▶ _TASK TO COMPLETE_: Exactly as they appear, write the lines from the one containing "[3:34.16-3:34.66]" to the final line of the entries, leaving pictures out.

START EXCERPTED DATA

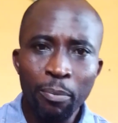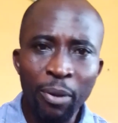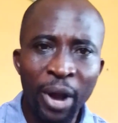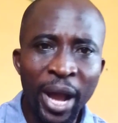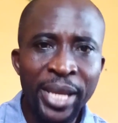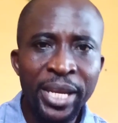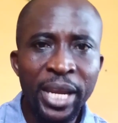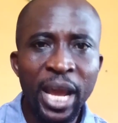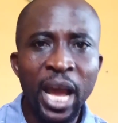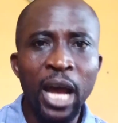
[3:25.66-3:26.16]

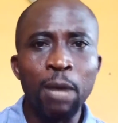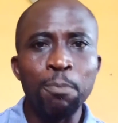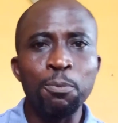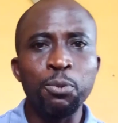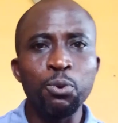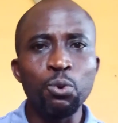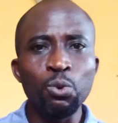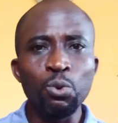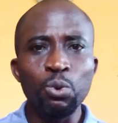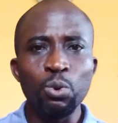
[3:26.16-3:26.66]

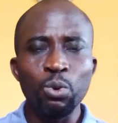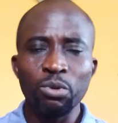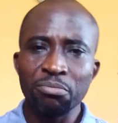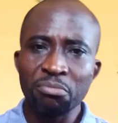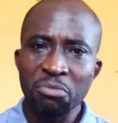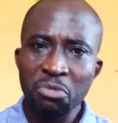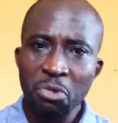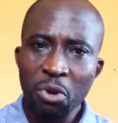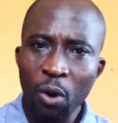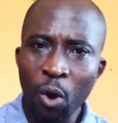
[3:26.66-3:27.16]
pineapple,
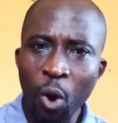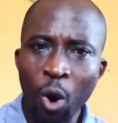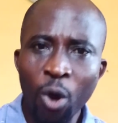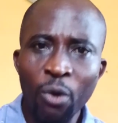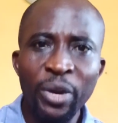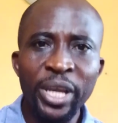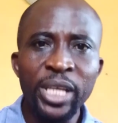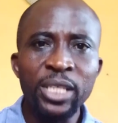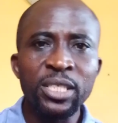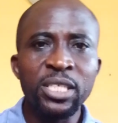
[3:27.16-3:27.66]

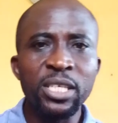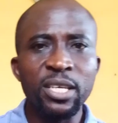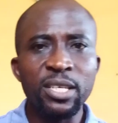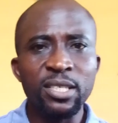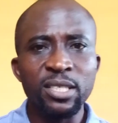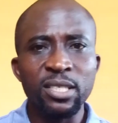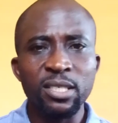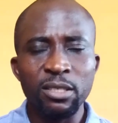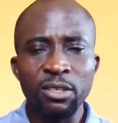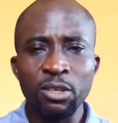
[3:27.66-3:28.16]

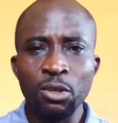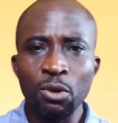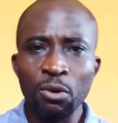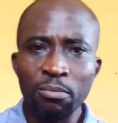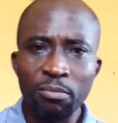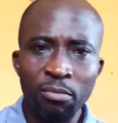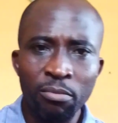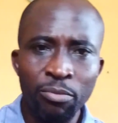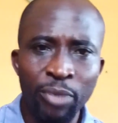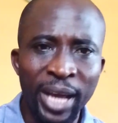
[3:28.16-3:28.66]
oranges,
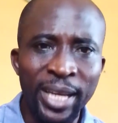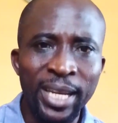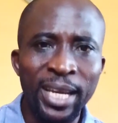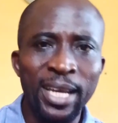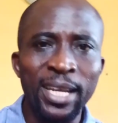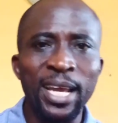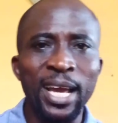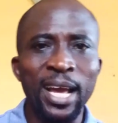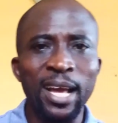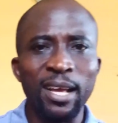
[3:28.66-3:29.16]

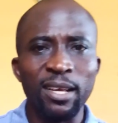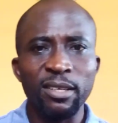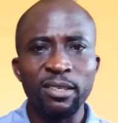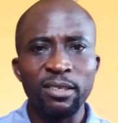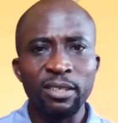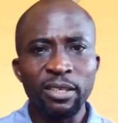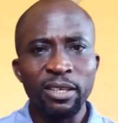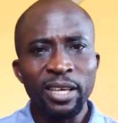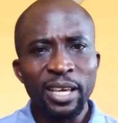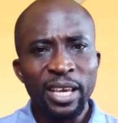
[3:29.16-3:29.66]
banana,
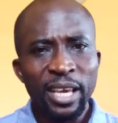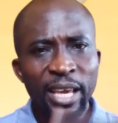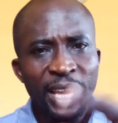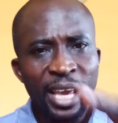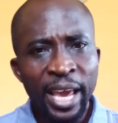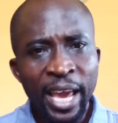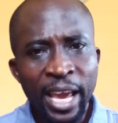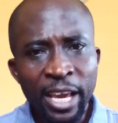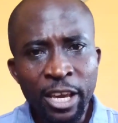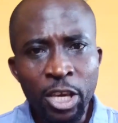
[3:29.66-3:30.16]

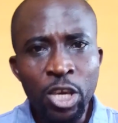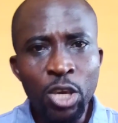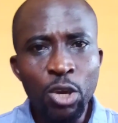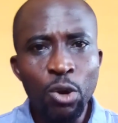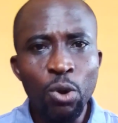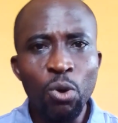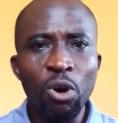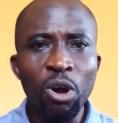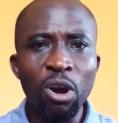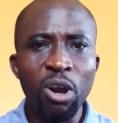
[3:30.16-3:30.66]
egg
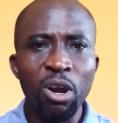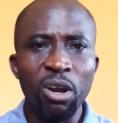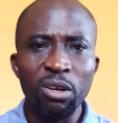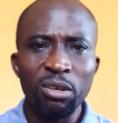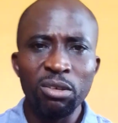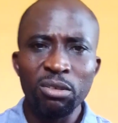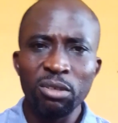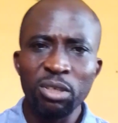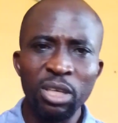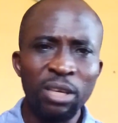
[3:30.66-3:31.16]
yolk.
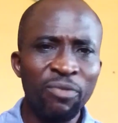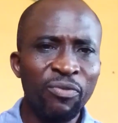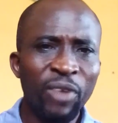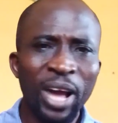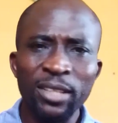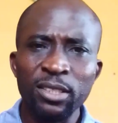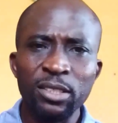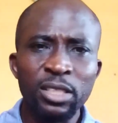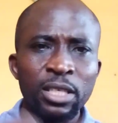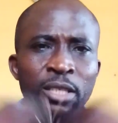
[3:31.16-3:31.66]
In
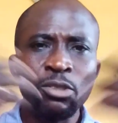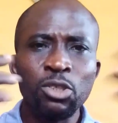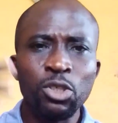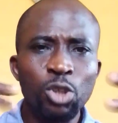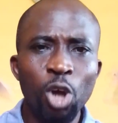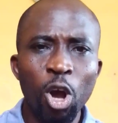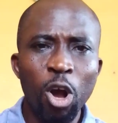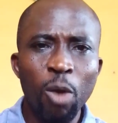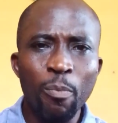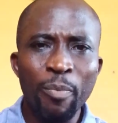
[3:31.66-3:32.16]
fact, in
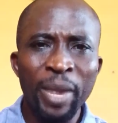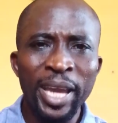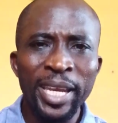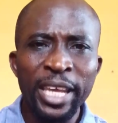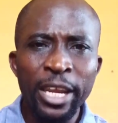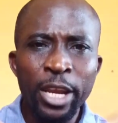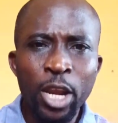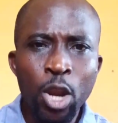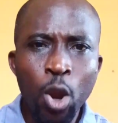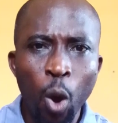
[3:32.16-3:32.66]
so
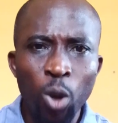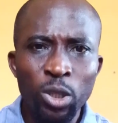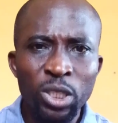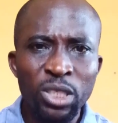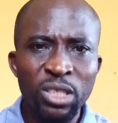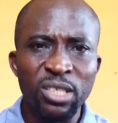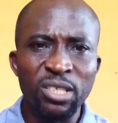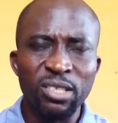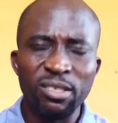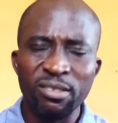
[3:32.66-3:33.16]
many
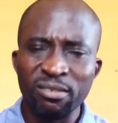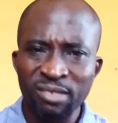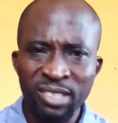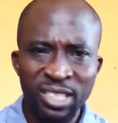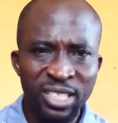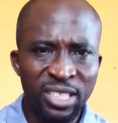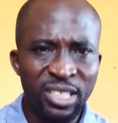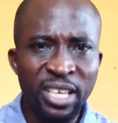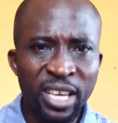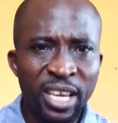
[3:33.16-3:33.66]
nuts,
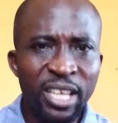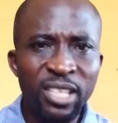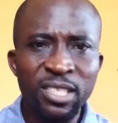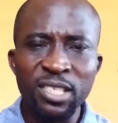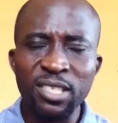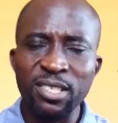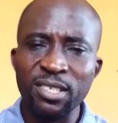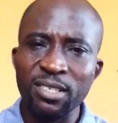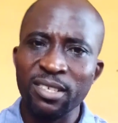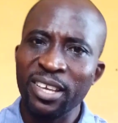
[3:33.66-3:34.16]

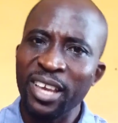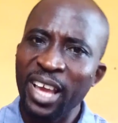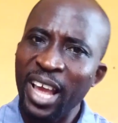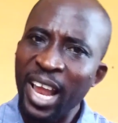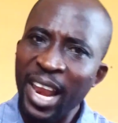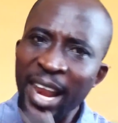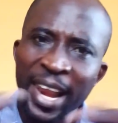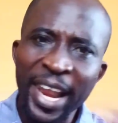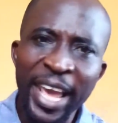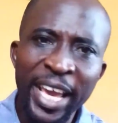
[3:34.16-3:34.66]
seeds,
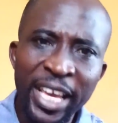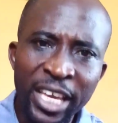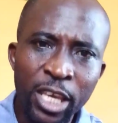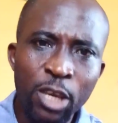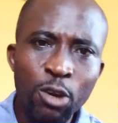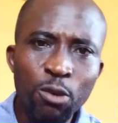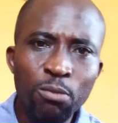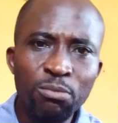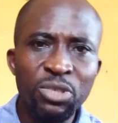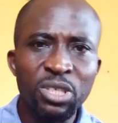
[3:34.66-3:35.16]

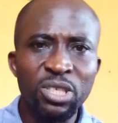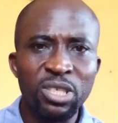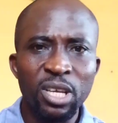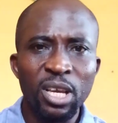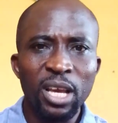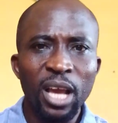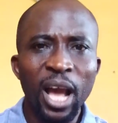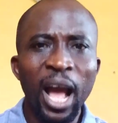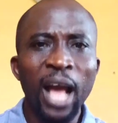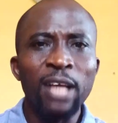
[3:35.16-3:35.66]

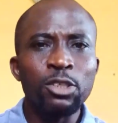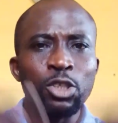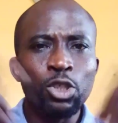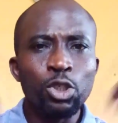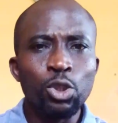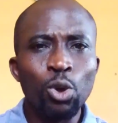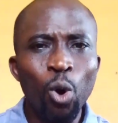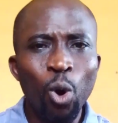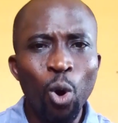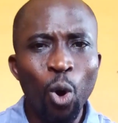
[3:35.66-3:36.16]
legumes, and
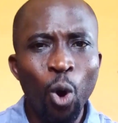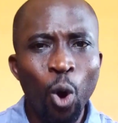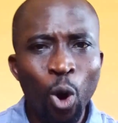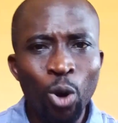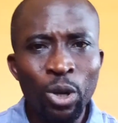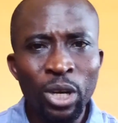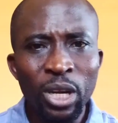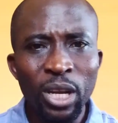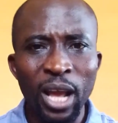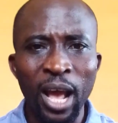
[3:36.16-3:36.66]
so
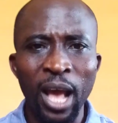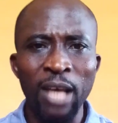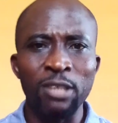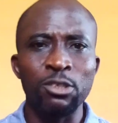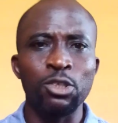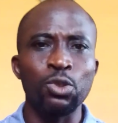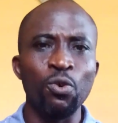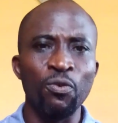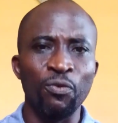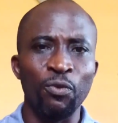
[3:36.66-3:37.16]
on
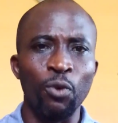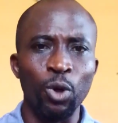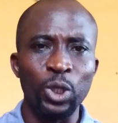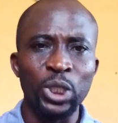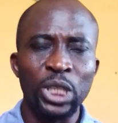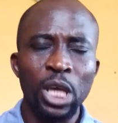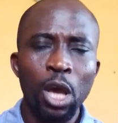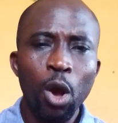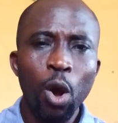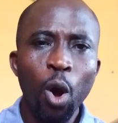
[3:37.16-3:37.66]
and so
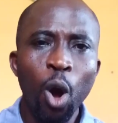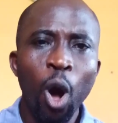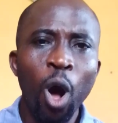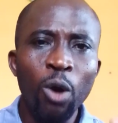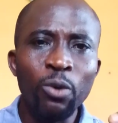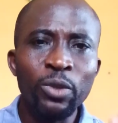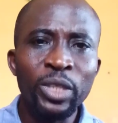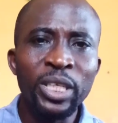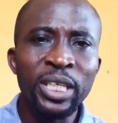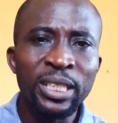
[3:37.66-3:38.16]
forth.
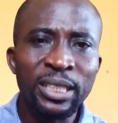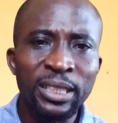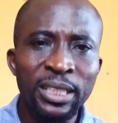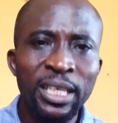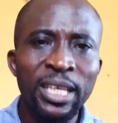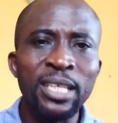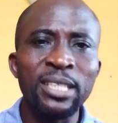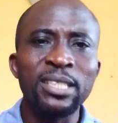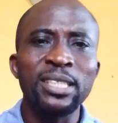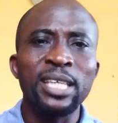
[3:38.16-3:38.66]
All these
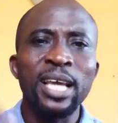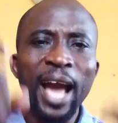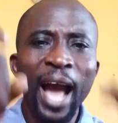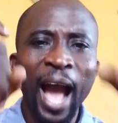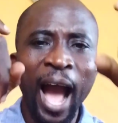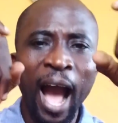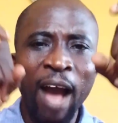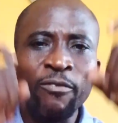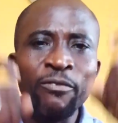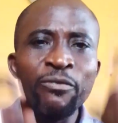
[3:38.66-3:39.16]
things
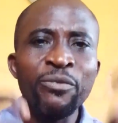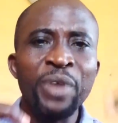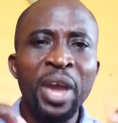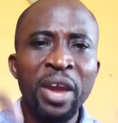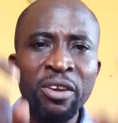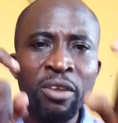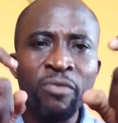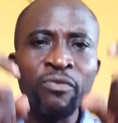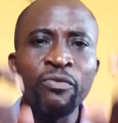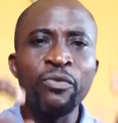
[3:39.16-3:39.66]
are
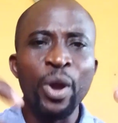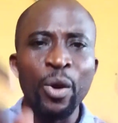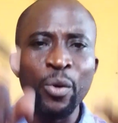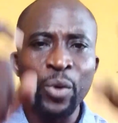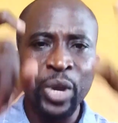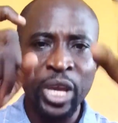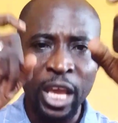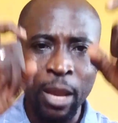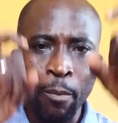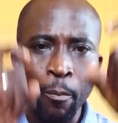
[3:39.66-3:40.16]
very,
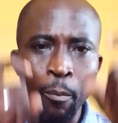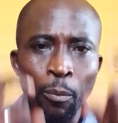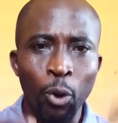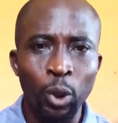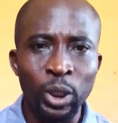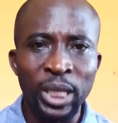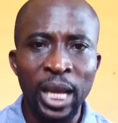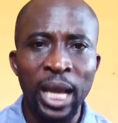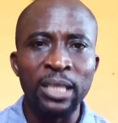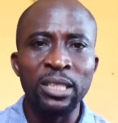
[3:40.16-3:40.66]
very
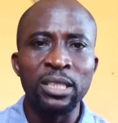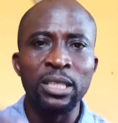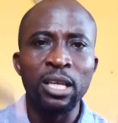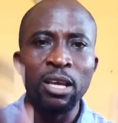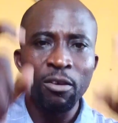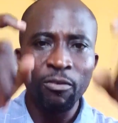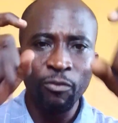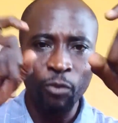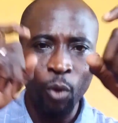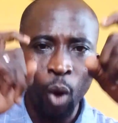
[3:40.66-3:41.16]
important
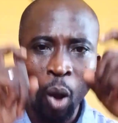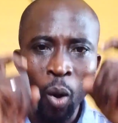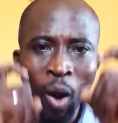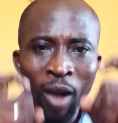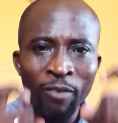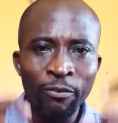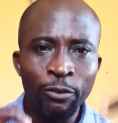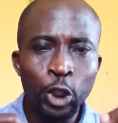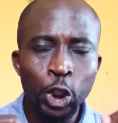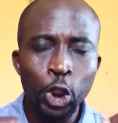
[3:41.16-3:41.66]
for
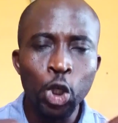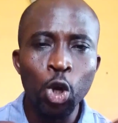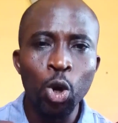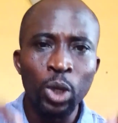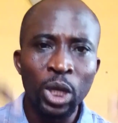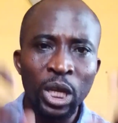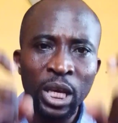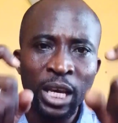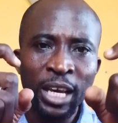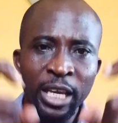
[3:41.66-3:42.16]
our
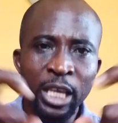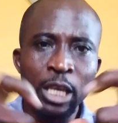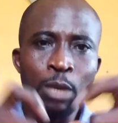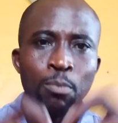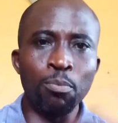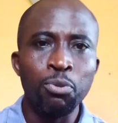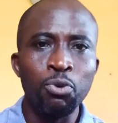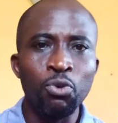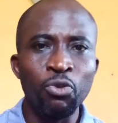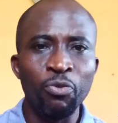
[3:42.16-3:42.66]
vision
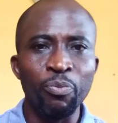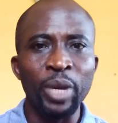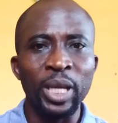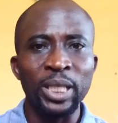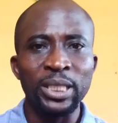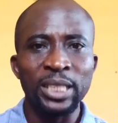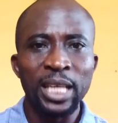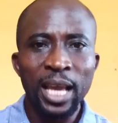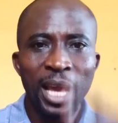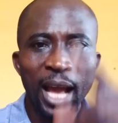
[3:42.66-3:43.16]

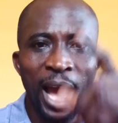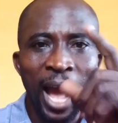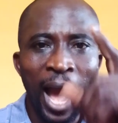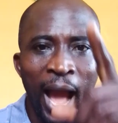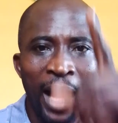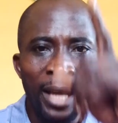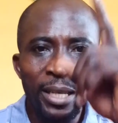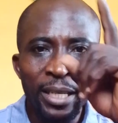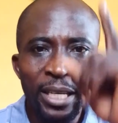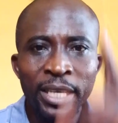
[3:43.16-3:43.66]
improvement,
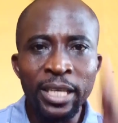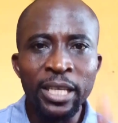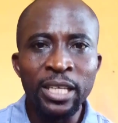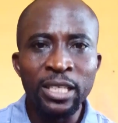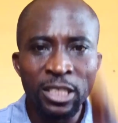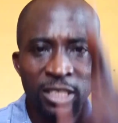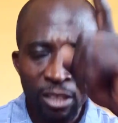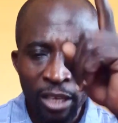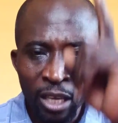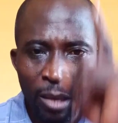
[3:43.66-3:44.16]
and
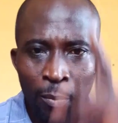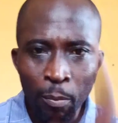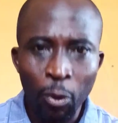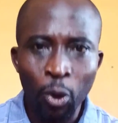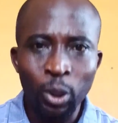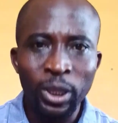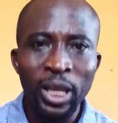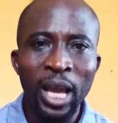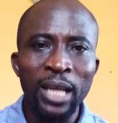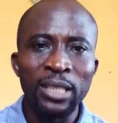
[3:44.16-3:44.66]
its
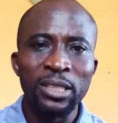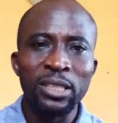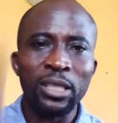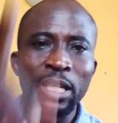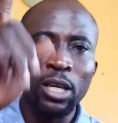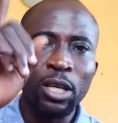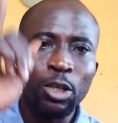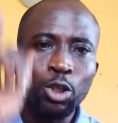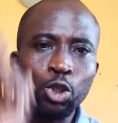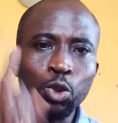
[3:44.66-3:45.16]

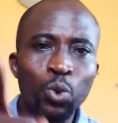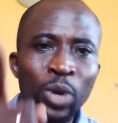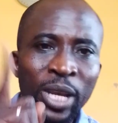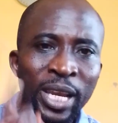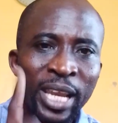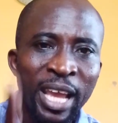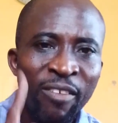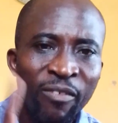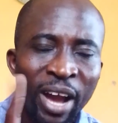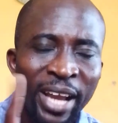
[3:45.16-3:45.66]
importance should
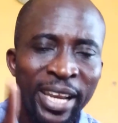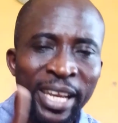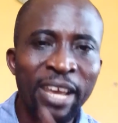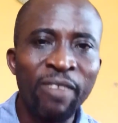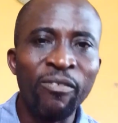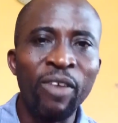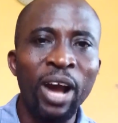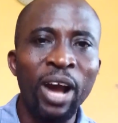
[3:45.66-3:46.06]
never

END EXCERPTED DATA

▶ _EXPECTED OUTPUT_:
[3:34.16-3:34.66]
seeds,
[3:34.66-3:35.16]

[3:35.16-3:35.66]

[3:35.66-3:36.16]
legumes, and
[3:36.16-3:36.66]
so
[3:36.66-3:37.16]
on
[3:37.16-3:37.66]
and so
[3:37.66-3:38.16]
forth.
[3:38.16-3:38.66]
All these
[3:38.66-3:39.16]
things
[3:39.16-3:39.66]
are
[3:39.66-3:40.16]
very,
[3:40.16-3:40.66]
very
[3:40.66-3:41.16]
important
[3:41.16-3:41.66]
for
[3:41.66-3:42.16]
our
[3:42.16-3:42.66]
vision
[3:42.66-3:43.16]

[3:43.16-3:43.66]
improvement,
[3:43.66-3:44.16]
and
[3:44.16-3:44.66]
its
[3:44.66-3:45.16]

[3:45.16-3:45.66]
importance should
[3:45.66-3:46.06]
never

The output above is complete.